Словно лязгнула стальная скоба, защелкнула замок — так почувствовал комбат свое включение в бой, замыкая на себя бьющие с горы пулеметы, энергию и волю врага. На свою волю и страсть, на броню «бэтээра», на огненный стук пулемета, отвлекавшего от столпившихся беззащитных машин разящие трассы. Одна из них, пущенная по его транспортеру, прострелила, пробуравила воздух над самой его головой, канула в бурлящую реку.
Майор падал в люк, где в сумерках у бойниц сидели солдаты. Снова подымался на свет, в блеск, дым боя. Корректировал минометные залпы, приближая плотные тампоны разрывов к редким, едва заметным отсветам стрелявшего с горы пулемета. Наваливал взрывы на невидимый, у вершины, окоп, где лежали враги. Прижимал их свистом осколков, не давал подняться, приближал удары к их потным, горячим лицам.

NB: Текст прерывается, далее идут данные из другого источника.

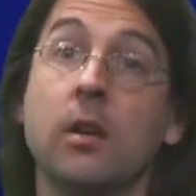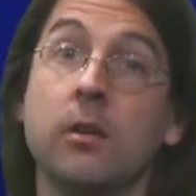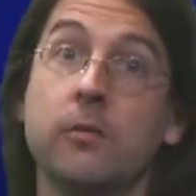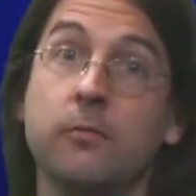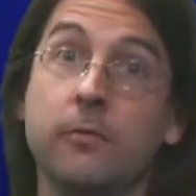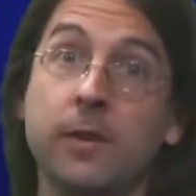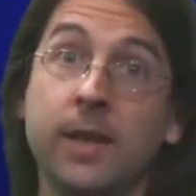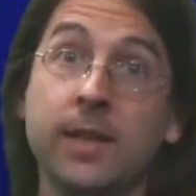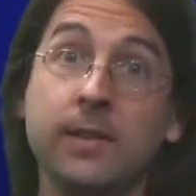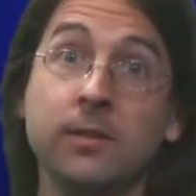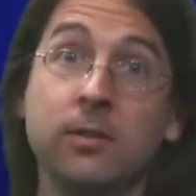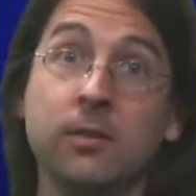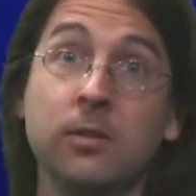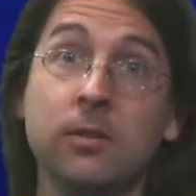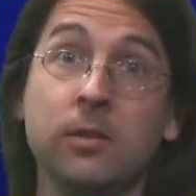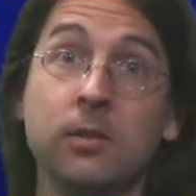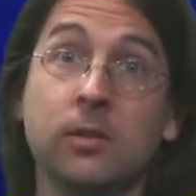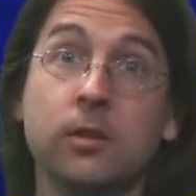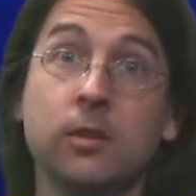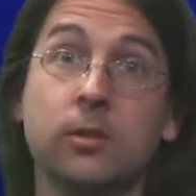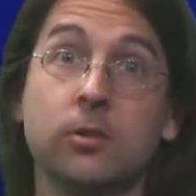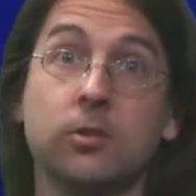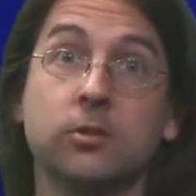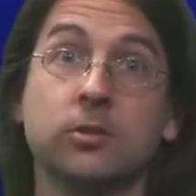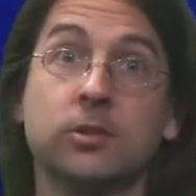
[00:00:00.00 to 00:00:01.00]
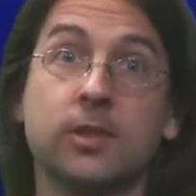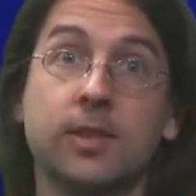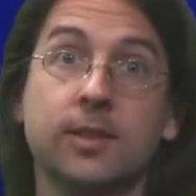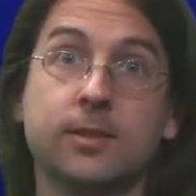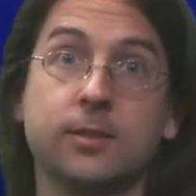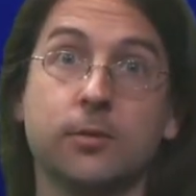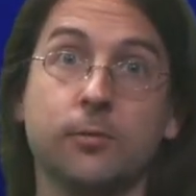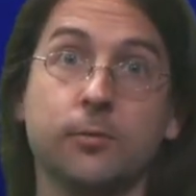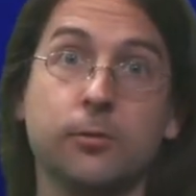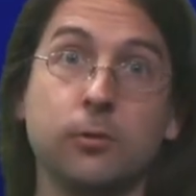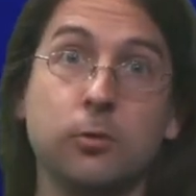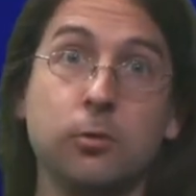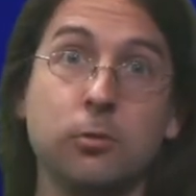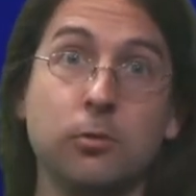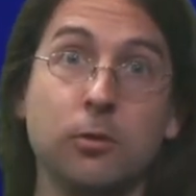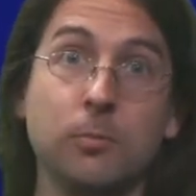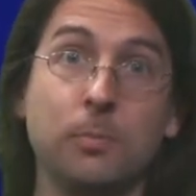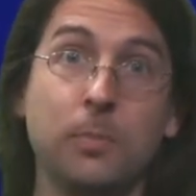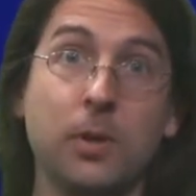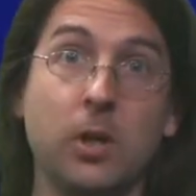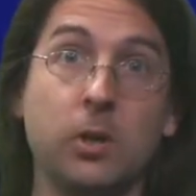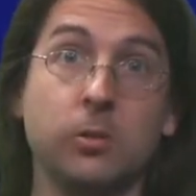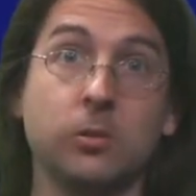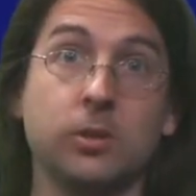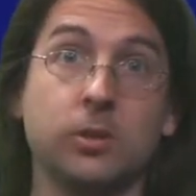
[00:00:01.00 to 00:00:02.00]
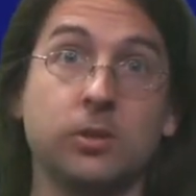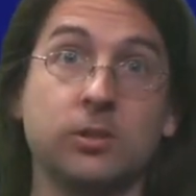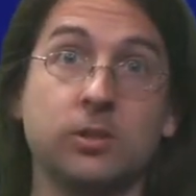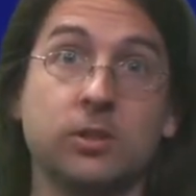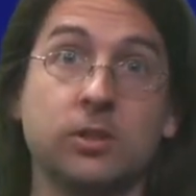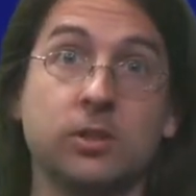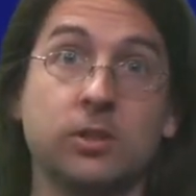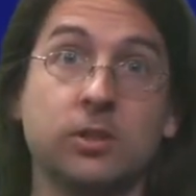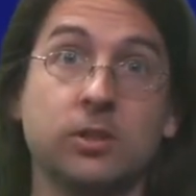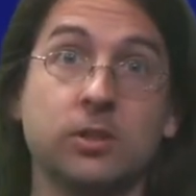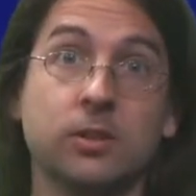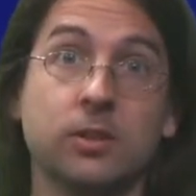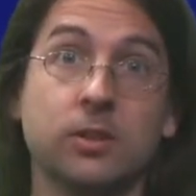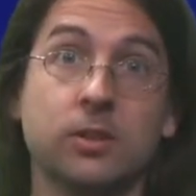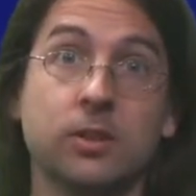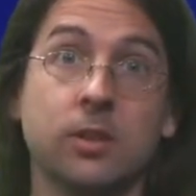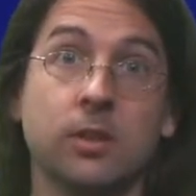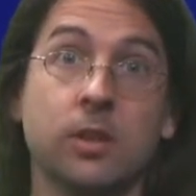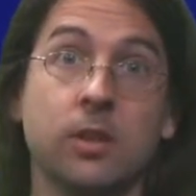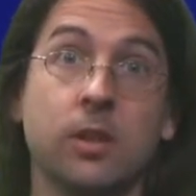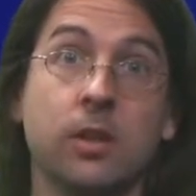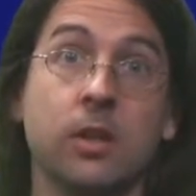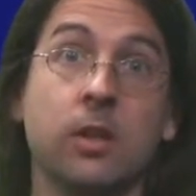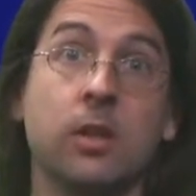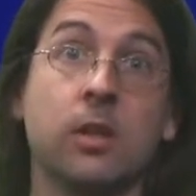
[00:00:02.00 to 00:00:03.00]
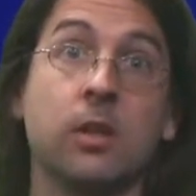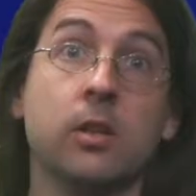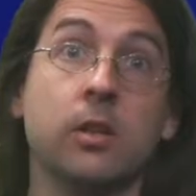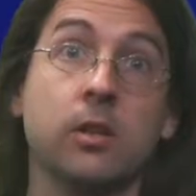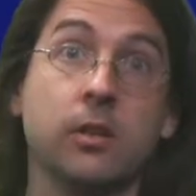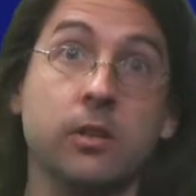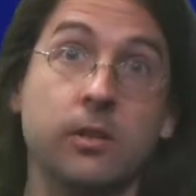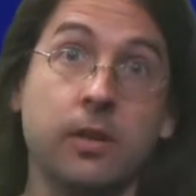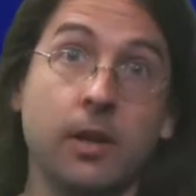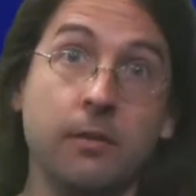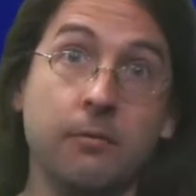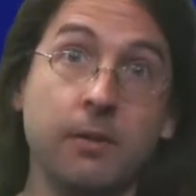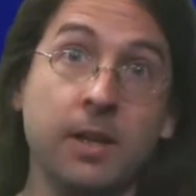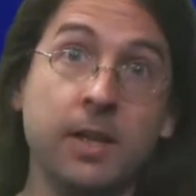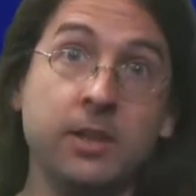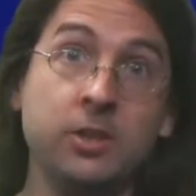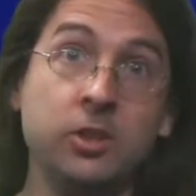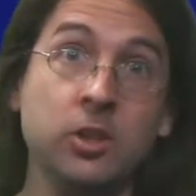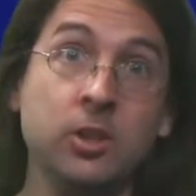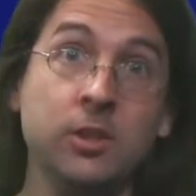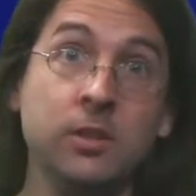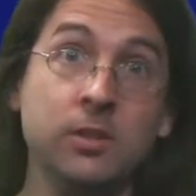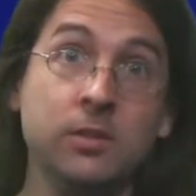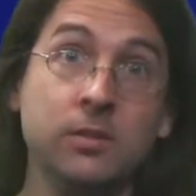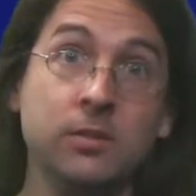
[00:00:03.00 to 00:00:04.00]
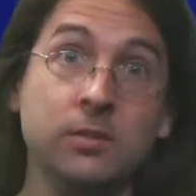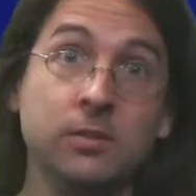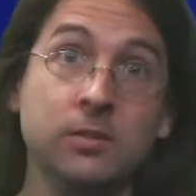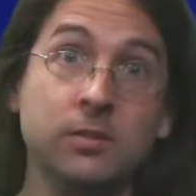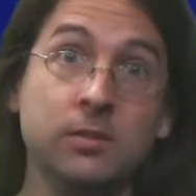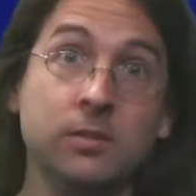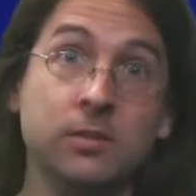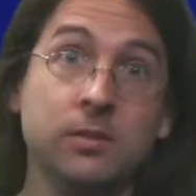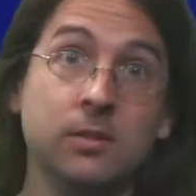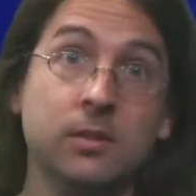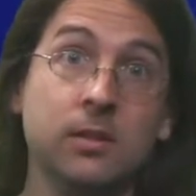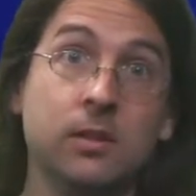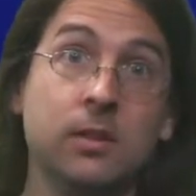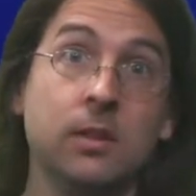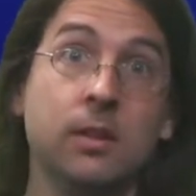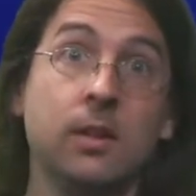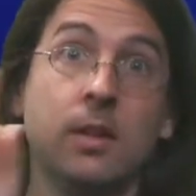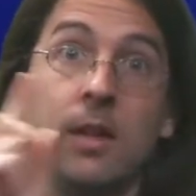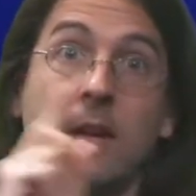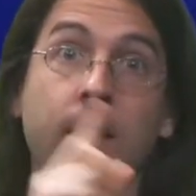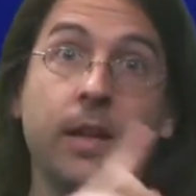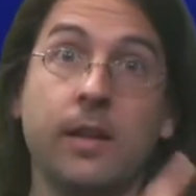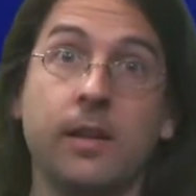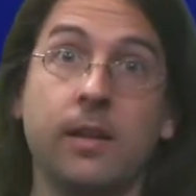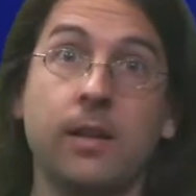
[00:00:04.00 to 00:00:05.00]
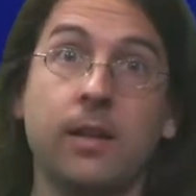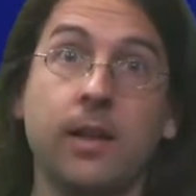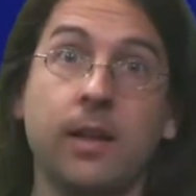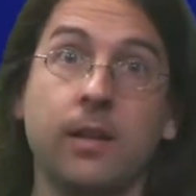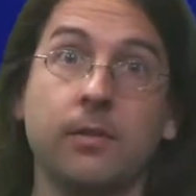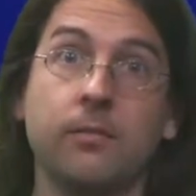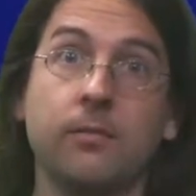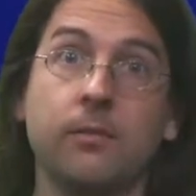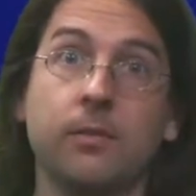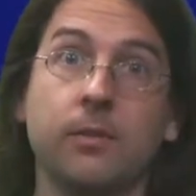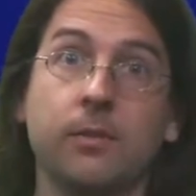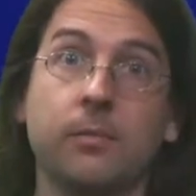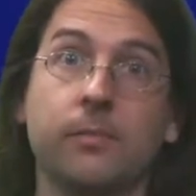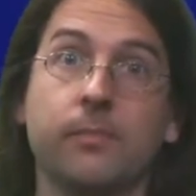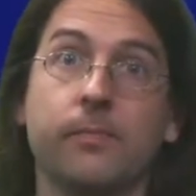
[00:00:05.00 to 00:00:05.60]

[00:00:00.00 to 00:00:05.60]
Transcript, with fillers: A vector consists of two components, a direction and a length.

— «Сто шестнадцатый»! Так работай!.. Маслаков, еще раз добавь! Из всех труб!
«Наливник» горел все сильнее. Цистерна, охваченная пламенем, напоминала огромный рыжий цветок. Лепестки огня и черная сердцевина цистерны. В этой сердцевине накалялось топливо. Расширялось, испарялось, вылетало сквозь пробоины кипящими струями газа. Вот-вот разорвет обшивку, шарахнет взрывом. «Наливник», готовый взорваться, был погибелью всей колонны. Накаляя пространство, отпугивал, выжигал все живое. Был готов поджечь другие машины, сдетонировать вдоль колонны череду взрывов. Его, этот головной «наливник», не выпускал из виду комбат. Двигал по обочине транспортер, обрабатывал склон пулеметом.

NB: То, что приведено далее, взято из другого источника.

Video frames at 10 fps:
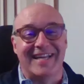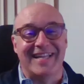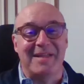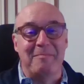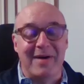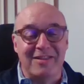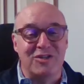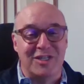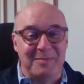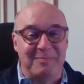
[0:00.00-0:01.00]
like the
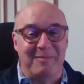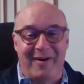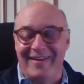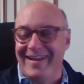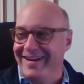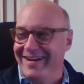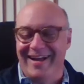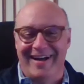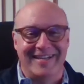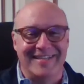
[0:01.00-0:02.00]
mothership of bald-headed
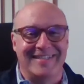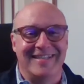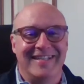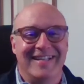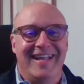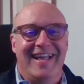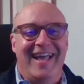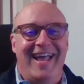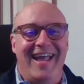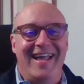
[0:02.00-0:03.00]
guys.
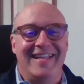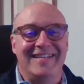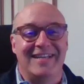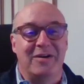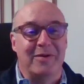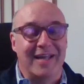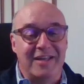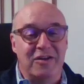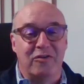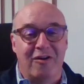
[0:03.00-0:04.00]
And they said, okay,
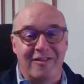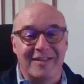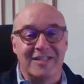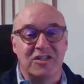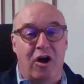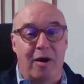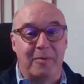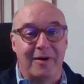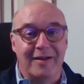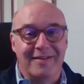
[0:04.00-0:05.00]
you're all in this
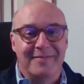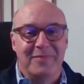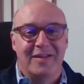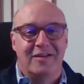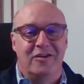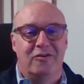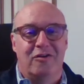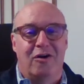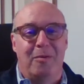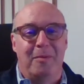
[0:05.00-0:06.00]
opera. You're
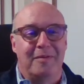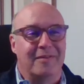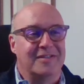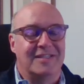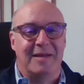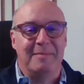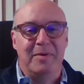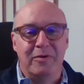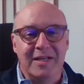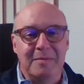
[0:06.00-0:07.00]
all
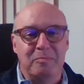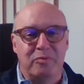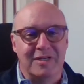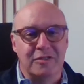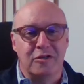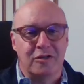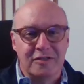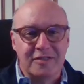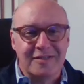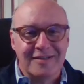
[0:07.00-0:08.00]
Siberian
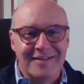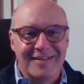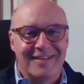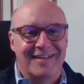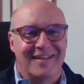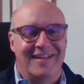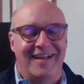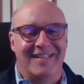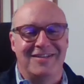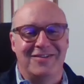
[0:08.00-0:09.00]
prisoners
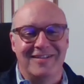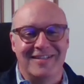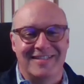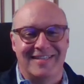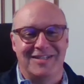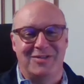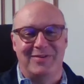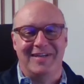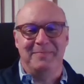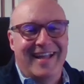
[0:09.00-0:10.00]
at the turn of the
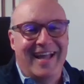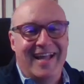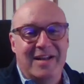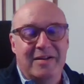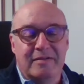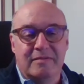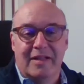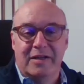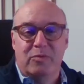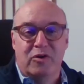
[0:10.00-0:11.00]
century. And
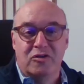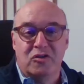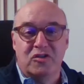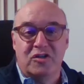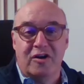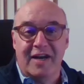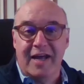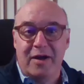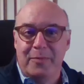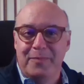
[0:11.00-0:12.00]
like rehearsals start
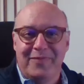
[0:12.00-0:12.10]
now.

Был страх. Была забота. Была стремительная, на пределе сил и умения работа. Было яростное знание об этом бое, о себе, сотворенном для этого боя, умеющем вести этот бой.
Он двигался вдоль подножия, вонзая в вершину очереди. Получал ответные. Схватывался с противником в клубок огня, стремясь достать его там, в расщелине, где кошма, патронные ящики, накаленный стрельбой пулемет и в дергающемся черном зрачке сквозь прицел движется его транспортер.